◆ **YOUR GOAL**
Copy each line in the data below that contains the word "with".

DATASET START

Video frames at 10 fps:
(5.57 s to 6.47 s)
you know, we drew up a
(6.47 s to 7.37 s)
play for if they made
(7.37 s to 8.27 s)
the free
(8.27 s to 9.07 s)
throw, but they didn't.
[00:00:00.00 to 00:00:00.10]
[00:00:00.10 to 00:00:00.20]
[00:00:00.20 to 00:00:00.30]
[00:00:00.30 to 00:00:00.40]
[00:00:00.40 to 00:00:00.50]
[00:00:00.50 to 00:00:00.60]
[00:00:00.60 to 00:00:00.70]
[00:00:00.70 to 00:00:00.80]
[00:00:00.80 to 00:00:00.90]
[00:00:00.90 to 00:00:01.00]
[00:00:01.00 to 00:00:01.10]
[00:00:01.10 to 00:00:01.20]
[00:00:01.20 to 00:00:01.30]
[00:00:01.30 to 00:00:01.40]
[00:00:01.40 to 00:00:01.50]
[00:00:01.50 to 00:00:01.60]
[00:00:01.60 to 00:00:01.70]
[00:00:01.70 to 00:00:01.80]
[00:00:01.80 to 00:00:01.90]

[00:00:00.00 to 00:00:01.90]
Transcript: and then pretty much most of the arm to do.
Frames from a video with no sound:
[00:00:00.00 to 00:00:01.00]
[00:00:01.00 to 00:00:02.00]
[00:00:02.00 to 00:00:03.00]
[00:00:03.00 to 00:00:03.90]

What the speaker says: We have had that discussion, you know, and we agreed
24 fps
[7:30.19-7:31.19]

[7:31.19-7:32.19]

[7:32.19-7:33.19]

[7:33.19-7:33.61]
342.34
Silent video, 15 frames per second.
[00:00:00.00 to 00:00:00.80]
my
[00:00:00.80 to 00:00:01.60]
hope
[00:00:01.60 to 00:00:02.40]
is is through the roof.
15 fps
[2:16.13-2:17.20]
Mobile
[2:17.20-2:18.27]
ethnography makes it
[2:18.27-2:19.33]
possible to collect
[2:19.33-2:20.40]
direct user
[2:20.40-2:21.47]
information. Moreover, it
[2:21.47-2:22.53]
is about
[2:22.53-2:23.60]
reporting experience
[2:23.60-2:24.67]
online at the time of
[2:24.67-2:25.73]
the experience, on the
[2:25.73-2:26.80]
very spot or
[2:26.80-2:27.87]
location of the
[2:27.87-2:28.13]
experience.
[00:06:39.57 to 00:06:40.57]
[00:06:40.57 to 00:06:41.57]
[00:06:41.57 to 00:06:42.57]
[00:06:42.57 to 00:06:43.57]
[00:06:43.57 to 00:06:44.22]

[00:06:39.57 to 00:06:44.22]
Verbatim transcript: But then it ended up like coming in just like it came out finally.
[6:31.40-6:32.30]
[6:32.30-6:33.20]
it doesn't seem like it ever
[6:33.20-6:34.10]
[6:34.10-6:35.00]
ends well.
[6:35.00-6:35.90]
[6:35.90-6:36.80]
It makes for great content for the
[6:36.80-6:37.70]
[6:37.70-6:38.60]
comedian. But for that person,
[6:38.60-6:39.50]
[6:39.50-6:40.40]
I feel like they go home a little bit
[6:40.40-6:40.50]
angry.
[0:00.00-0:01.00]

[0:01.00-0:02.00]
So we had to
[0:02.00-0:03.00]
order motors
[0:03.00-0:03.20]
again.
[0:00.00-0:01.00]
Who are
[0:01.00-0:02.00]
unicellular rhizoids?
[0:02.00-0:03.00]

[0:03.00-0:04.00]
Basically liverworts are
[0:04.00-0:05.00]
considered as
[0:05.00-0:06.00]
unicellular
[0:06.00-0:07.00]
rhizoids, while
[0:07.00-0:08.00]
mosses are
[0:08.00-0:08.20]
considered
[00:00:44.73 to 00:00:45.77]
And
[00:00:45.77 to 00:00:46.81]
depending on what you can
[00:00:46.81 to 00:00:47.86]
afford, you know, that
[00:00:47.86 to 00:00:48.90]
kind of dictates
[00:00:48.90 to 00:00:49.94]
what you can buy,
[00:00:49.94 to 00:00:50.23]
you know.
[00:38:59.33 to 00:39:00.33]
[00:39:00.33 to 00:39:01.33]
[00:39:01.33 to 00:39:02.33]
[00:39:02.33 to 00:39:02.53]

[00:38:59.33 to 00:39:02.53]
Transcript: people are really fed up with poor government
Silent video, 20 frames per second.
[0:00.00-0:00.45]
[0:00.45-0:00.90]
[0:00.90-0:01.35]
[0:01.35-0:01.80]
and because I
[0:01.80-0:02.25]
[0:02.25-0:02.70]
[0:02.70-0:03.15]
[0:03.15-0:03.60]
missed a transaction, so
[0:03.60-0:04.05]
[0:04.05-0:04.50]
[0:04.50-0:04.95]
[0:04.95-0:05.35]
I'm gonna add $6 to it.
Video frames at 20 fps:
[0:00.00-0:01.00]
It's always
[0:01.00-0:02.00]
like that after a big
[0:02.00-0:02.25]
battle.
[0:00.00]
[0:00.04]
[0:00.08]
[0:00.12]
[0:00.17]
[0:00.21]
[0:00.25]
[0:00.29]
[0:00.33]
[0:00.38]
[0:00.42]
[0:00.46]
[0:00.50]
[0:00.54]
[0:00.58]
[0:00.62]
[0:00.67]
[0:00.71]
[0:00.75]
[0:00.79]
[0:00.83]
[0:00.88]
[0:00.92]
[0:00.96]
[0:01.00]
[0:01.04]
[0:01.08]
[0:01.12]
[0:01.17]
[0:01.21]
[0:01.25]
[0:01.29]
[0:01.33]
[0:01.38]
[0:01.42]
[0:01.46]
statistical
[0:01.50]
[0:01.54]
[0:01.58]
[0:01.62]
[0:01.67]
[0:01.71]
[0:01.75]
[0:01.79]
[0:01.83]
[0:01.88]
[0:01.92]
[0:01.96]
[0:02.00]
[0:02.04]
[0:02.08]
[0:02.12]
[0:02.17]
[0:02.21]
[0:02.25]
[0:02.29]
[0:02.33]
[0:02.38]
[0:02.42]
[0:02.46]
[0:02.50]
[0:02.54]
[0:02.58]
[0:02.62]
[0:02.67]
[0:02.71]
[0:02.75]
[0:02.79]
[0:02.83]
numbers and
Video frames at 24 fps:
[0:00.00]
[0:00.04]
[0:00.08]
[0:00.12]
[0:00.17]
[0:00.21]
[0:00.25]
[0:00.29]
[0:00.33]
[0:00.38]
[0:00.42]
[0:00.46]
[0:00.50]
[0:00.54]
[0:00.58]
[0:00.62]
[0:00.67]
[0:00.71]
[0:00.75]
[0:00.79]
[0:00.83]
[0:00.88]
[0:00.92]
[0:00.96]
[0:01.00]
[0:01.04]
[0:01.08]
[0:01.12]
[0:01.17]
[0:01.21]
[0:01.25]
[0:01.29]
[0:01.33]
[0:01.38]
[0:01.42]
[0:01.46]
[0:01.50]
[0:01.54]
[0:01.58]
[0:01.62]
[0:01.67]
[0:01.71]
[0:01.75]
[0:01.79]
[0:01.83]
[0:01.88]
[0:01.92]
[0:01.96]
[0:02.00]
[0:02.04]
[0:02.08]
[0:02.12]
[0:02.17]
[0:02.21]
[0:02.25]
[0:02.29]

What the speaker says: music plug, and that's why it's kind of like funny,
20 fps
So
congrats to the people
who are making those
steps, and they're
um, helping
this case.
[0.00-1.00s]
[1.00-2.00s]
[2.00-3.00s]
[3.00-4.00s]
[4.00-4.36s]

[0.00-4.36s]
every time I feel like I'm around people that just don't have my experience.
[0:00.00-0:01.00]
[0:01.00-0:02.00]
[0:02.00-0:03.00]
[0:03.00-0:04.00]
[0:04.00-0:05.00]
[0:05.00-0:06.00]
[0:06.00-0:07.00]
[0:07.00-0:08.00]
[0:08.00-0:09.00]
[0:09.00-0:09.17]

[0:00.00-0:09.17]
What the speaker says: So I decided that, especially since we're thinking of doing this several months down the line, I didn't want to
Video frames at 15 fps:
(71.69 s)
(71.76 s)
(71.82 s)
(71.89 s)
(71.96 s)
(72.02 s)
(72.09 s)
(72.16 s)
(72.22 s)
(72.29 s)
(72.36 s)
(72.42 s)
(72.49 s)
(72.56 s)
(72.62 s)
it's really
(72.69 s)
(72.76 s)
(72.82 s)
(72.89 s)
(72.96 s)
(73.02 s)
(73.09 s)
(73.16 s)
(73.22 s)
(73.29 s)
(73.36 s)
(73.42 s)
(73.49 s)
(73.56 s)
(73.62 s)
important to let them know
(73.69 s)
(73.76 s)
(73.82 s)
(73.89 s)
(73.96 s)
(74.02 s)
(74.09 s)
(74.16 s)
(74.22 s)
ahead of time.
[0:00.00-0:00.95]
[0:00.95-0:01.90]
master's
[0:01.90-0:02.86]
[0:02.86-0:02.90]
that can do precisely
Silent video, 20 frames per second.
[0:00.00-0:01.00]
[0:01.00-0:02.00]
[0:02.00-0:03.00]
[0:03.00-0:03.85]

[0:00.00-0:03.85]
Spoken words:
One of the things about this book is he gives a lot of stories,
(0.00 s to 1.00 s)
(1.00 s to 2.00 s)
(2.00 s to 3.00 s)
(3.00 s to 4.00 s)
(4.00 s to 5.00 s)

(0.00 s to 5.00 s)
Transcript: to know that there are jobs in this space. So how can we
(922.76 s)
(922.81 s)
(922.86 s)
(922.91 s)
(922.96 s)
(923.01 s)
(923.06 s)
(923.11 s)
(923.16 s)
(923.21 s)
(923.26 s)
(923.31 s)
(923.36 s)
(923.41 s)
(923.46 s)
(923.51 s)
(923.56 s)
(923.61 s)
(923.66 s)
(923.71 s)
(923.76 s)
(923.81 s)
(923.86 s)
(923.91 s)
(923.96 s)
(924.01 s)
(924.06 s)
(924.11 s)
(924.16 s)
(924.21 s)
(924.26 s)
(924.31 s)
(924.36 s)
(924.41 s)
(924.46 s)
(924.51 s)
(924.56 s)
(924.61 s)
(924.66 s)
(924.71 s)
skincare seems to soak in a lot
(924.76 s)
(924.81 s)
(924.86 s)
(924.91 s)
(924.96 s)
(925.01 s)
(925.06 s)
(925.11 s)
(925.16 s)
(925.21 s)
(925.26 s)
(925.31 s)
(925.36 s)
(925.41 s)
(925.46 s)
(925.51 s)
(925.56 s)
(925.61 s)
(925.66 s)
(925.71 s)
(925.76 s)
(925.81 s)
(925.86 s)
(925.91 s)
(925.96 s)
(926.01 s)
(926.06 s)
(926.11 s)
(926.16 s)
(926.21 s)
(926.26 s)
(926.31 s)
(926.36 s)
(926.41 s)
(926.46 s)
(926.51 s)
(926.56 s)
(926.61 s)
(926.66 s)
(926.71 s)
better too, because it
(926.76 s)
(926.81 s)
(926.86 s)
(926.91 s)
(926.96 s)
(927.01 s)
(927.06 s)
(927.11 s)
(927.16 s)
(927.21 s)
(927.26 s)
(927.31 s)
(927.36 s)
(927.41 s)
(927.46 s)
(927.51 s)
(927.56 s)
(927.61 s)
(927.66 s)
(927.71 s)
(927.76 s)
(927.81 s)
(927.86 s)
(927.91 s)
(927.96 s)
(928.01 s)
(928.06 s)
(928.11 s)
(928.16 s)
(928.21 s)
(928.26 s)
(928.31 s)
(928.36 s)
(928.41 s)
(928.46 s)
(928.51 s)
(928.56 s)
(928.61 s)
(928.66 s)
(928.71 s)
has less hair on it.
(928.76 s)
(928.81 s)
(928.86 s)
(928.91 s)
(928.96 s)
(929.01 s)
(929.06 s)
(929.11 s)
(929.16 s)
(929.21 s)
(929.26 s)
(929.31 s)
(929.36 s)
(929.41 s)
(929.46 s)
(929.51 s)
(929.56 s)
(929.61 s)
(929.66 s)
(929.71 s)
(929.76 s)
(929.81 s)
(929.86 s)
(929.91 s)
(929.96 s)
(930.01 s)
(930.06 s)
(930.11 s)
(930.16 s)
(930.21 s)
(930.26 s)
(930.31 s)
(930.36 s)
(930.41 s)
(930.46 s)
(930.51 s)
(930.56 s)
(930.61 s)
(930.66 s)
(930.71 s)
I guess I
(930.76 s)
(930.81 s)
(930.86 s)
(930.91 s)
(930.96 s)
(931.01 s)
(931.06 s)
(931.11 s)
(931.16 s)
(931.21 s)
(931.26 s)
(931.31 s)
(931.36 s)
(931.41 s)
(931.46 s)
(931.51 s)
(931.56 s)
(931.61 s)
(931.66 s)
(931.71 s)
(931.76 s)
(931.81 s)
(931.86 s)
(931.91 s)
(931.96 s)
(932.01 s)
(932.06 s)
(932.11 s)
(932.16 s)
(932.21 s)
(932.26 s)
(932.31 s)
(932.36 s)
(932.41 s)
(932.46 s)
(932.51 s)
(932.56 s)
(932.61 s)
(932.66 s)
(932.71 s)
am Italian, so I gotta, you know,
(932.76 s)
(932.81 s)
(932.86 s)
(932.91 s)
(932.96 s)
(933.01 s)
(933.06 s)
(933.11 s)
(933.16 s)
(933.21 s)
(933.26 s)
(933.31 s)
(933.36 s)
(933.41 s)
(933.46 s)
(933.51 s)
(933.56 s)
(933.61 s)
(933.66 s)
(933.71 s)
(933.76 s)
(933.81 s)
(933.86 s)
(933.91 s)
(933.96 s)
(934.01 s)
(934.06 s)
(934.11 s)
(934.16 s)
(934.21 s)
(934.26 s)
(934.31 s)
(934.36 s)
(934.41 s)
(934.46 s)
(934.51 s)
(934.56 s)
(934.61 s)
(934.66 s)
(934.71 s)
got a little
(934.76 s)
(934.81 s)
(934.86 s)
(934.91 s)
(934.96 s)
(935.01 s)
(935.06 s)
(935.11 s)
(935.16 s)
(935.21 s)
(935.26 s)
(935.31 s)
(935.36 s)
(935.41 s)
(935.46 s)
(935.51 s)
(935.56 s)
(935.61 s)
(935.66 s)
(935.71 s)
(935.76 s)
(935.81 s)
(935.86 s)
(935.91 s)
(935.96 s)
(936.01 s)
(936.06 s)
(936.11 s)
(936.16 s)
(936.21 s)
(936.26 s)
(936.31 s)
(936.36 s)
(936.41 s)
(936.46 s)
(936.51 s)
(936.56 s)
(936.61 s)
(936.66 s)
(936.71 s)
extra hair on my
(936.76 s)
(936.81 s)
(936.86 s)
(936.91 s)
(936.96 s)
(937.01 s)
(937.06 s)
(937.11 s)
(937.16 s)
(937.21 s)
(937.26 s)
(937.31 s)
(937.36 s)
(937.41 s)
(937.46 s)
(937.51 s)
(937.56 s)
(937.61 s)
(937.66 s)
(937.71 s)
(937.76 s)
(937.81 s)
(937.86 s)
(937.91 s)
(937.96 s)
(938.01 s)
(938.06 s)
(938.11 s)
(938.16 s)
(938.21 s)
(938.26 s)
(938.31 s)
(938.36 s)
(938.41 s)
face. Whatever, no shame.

DATASET END

◆ **SOLUTION FOR THIS PROBLEM**
Frames from a video with no sound:
Transcript: people are really fed up with poor government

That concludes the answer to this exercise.